Vacciner les enfants contre la polio : un casse-tête insoluble et mortel
Faute d’un véritable effort de sensibilisation, la campagne de vaccination contre la polio risque fort de se heurter à des parents déjà farouchement opposés aux vaccin contre Ebola. Les intentions étaient bonnes, l’échec est prévisible.
Pour le Grand Nord de la Province du Nord-Kivu, 900 000 enfants sont attendus du 7 au 10 octobre pour une vaccination contre la poliomyélite. Pourtant, retenez votre souffle, la République Démocratique du Congo est un pays déclaré sain contre ce virus depuis 60 semaines déjà. Mais la récente apparition au Nigeria de deux cas met en alerte l’OMS pour une campagne de vaccination de masse.

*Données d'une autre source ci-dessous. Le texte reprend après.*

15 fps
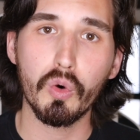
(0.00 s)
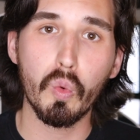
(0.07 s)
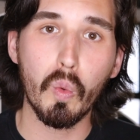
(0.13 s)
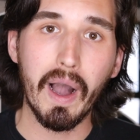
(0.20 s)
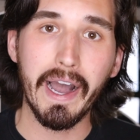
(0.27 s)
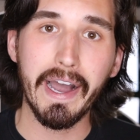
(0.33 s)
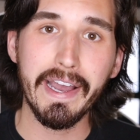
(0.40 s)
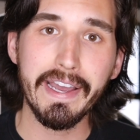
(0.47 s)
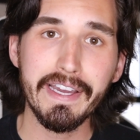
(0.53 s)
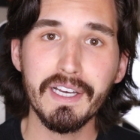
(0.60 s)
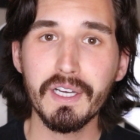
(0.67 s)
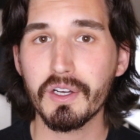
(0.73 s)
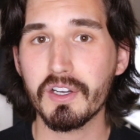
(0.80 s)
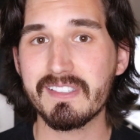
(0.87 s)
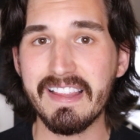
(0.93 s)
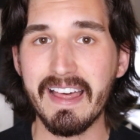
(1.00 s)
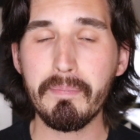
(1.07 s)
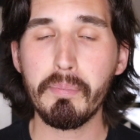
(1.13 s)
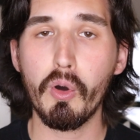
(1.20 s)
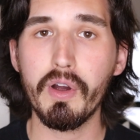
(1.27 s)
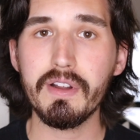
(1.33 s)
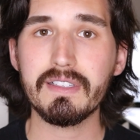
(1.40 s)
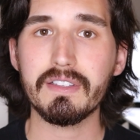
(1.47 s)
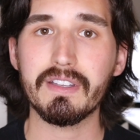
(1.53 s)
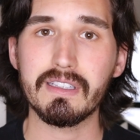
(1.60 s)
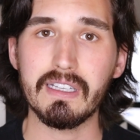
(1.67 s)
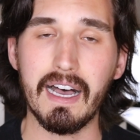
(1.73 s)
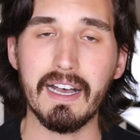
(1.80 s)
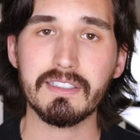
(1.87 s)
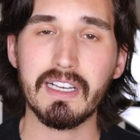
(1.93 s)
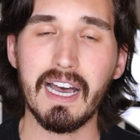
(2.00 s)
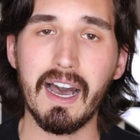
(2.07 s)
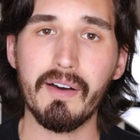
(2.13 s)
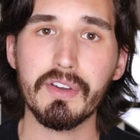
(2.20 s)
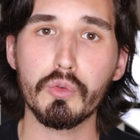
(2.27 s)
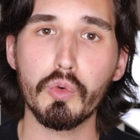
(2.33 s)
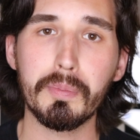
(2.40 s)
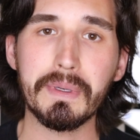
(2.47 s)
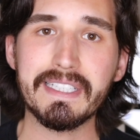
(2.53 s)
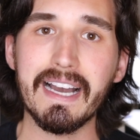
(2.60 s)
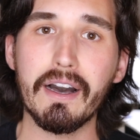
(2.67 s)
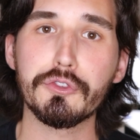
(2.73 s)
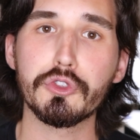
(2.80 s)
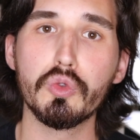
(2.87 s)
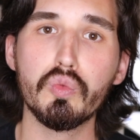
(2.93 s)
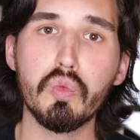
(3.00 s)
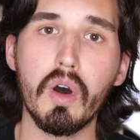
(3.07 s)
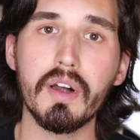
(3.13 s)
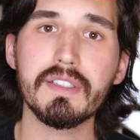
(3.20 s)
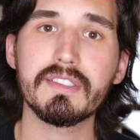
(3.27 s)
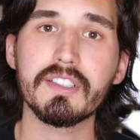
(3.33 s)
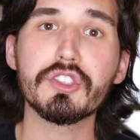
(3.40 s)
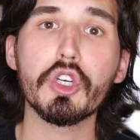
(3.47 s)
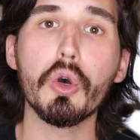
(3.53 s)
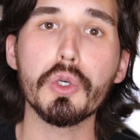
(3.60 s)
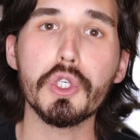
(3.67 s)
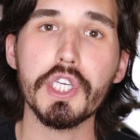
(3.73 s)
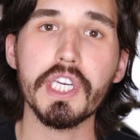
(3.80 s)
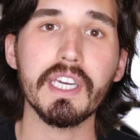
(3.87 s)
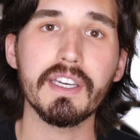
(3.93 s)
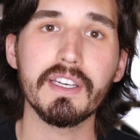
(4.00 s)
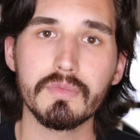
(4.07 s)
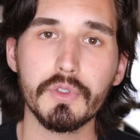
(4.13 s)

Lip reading: Why? Because at that point, the last halving will be down to 1 Satoshi.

Le problème ce que cette partie du pays, qui est la province du Nord-Kivu, est le point central de la dixième épidémie de la maladie du virus Ebola, une maladie déclarée, rappelons-le, urgence sanitaire mondiale avec plus de 2000 morts sur plus d’une année de persistance.
Cette épidémie peine à être éliminée principalement à cause de la résistance communautaire farouche exprimée à l’égard des équipes de lutte contre Ebola. Plus précisément, le vaccin contre Ebola est récusé car sujet à plusieurs rumeurs. Selon certains, il s’agirait « du virus d’Ebola inoculée volontairement au patient, c’est un vaccin mortel, il rend impuissant. Il rend stérile, il diminue l’intelligence. »
Cette situation est particulièrement pénalisante pour les enfants, incapables de prendre une décision par eux-mêmes, dont les parents leur interdisent de s’approcher des équipes de vaccination de peur qu’ils soient vaccinés de force. Quand il y a une vaccination en ceinture dans le quartier, les parents cachent volontairement leurs enfants pour qu’ils ne soient pas vaccinés. Certains parents vont jusqu’à priver leurs nourrissons de vaccinations de routine (contre la rougeole, déparasitage, vitamine A…) par peur qu’on ne leur inocule contre leur gré le vaccin contre Ebola.
Cette situation laisse libre court à d’autres maladies. L’alerte est devenue grave depuis la récente apparition de la rougeole dans le territoire de Lubero. Alors que la situation est critique, 900 000 vaccinations de porte à porte sont prévues pour des enfants contre la polio, un supplément en vitamine A et déparasitage au mendabetazole dans 14 zones de santé de la partie Nord du Nord-Kivu.
Toutes les mesures de protection sont prises pour éviter toute transmission d’Ebola durant cette campagne. Les désinfectants seront d’usage pour passer d’un enfant à un autre.
Néanmoins, ma crainte reste la même quand je me pose une question essentielle : « En a-t-on fait assez pour convaincre les parents d’accepter que leurs enfants soient vaccinés ? » Étant journaliste, je peux répondre que rien n’a été fait dans ce sens. Le lancement a été fait en grande pompe par l’OMS, l’UICEF et le ministère de la Santé. Mais je crains que les parents retiennent leurs enfants dans les maisons le temps que les vaccinateurs passent dans la parcelle voisine. Et c’est ça le pire scenario. Vue la vitesse de propagation d’Ebola, une épidémie peut être déclarée dès le premier cas. Un seul cas devient un sérieux danger. Ce qui veut dire que les parents qui vont retenir leurs enfants feront d’eux de potentielles bombes à retardement.
Dieu me préserve du rôle du prophète de malheur. Mais je pense qu’une forte et grande campagne de sensibilisation aurait dû être réalisée avant le lancement de la vaccination proprement dite. Églises, associations de jeunes, medias communautaires… Nous avions assez d’institutions pour la relayer efficacement auprès de toutes les communautés… Hélas.